DIRECTIONS
Every line of the data that contains the string "Verbatim" must be copied.

---*---

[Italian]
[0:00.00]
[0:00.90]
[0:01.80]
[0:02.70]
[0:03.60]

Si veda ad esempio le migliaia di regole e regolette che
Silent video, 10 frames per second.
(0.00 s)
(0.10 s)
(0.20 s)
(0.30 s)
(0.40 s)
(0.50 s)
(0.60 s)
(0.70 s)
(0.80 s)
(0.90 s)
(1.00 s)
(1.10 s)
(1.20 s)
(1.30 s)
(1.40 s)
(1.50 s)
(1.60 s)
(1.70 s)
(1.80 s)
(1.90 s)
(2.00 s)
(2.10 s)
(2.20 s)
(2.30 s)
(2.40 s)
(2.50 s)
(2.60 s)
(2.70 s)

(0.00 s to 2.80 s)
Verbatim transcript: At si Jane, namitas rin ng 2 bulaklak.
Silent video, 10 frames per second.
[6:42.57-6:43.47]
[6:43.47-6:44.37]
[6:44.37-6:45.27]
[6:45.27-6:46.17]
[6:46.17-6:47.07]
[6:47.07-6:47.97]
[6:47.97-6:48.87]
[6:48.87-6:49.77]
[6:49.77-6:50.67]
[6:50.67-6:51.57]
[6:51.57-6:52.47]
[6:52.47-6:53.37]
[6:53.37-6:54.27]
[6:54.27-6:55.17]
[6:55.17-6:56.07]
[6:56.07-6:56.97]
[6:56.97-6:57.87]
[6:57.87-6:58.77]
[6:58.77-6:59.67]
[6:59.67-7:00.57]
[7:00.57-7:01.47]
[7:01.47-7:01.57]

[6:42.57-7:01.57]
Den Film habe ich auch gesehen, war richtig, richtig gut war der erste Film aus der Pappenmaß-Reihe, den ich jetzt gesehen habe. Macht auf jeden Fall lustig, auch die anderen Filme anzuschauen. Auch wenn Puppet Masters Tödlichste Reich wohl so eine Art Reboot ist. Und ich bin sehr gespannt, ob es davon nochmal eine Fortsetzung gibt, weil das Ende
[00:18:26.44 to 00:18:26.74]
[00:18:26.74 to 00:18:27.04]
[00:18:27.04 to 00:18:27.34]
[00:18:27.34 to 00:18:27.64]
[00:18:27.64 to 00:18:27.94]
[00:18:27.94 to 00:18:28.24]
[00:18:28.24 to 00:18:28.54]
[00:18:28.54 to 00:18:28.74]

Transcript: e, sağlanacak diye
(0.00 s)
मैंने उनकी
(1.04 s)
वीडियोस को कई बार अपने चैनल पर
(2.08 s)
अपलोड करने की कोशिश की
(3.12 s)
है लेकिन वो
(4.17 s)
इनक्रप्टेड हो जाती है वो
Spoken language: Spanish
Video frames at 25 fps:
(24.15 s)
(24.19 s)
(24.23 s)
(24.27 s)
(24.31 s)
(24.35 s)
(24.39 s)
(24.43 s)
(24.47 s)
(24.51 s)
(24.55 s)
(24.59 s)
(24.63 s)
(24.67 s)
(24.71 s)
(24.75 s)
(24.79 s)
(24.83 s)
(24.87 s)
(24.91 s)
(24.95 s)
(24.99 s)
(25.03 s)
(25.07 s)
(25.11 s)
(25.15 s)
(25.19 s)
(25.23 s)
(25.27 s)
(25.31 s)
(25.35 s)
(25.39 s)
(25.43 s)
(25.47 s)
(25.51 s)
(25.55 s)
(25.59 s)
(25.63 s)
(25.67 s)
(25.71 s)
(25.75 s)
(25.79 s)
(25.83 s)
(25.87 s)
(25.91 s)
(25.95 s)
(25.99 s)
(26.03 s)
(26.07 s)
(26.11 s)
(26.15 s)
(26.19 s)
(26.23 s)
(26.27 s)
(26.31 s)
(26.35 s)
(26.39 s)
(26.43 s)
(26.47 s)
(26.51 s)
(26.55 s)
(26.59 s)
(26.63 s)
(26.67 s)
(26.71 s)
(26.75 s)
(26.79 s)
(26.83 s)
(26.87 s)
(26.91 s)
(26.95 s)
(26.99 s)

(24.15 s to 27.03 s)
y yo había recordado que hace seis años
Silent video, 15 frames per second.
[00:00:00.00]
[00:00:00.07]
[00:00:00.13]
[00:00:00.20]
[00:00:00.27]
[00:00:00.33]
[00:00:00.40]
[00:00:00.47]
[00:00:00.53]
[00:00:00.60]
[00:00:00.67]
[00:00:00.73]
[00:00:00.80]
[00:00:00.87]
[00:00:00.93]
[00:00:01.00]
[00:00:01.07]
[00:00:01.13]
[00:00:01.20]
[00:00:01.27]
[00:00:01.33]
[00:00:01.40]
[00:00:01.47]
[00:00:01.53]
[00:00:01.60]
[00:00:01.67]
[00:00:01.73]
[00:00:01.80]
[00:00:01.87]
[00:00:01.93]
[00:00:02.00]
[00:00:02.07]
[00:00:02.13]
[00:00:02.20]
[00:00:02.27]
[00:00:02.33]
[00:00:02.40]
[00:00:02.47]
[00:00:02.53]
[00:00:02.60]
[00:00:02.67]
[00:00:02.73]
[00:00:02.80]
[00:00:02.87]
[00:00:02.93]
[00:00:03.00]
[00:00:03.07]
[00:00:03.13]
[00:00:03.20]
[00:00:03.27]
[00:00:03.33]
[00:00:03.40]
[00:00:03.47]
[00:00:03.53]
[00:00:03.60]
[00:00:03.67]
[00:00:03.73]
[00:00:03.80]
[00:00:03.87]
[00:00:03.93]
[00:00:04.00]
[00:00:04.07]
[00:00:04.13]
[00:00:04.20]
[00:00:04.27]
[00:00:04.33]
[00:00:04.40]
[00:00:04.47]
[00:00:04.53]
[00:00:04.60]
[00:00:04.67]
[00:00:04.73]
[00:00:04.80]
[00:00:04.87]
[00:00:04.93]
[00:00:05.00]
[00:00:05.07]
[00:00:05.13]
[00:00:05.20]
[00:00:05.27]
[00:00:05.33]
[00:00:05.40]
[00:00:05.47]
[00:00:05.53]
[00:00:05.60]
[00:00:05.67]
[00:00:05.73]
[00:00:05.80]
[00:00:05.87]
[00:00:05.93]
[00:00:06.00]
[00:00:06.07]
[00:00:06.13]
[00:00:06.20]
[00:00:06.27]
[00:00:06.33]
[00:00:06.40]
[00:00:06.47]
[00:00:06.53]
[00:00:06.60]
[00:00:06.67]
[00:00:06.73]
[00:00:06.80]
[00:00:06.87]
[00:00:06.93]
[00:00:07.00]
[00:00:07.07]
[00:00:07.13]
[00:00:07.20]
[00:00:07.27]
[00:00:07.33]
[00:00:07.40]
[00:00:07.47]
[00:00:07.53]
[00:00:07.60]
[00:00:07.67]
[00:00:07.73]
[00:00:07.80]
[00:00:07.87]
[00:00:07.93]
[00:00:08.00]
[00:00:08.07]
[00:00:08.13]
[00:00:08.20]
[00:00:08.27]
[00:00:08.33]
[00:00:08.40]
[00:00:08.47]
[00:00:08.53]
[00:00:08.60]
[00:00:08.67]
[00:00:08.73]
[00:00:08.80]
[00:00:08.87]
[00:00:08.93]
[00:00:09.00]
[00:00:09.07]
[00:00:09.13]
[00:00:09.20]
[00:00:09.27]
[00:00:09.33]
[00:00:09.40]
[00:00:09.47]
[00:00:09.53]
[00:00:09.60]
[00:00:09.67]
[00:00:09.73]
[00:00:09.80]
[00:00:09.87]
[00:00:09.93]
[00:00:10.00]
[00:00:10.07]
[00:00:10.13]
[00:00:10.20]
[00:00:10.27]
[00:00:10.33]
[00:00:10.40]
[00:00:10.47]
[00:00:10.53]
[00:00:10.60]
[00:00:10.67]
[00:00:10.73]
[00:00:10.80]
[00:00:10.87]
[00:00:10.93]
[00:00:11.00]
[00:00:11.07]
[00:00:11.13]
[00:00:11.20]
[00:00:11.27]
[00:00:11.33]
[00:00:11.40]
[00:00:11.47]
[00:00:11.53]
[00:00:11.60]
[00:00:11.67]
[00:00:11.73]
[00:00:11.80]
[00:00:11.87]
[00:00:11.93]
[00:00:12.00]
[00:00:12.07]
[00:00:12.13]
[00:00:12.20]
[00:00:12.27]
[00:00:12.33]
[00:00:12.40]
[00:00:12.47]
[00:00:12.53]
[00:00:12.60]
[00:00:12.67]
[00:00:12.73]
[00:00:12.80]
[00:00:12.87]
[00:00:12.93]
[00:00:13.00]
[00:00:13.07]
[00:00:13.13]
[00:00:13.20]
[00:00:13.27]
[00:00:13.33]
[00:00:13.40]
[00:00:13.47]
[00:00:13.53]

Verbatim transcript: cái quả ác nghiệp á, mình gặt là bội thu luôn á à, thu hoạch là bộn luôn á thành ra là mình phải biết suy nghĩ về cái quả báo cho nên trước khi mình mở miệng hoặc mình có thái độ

---*---

FINISHED TASK
Verbatim transcript: At si Jane, namitas rin ng 2 bulaklak.
Verbatim transcript: cái quả ác nghiệp á, mình gặt là bội thu luôn á à, thu hoạch là bộn luôn á thành ra là mình phải biết suy nghĩ về cái quả báo cho nên trước khi mình mở miệng hoặc mình có thái độ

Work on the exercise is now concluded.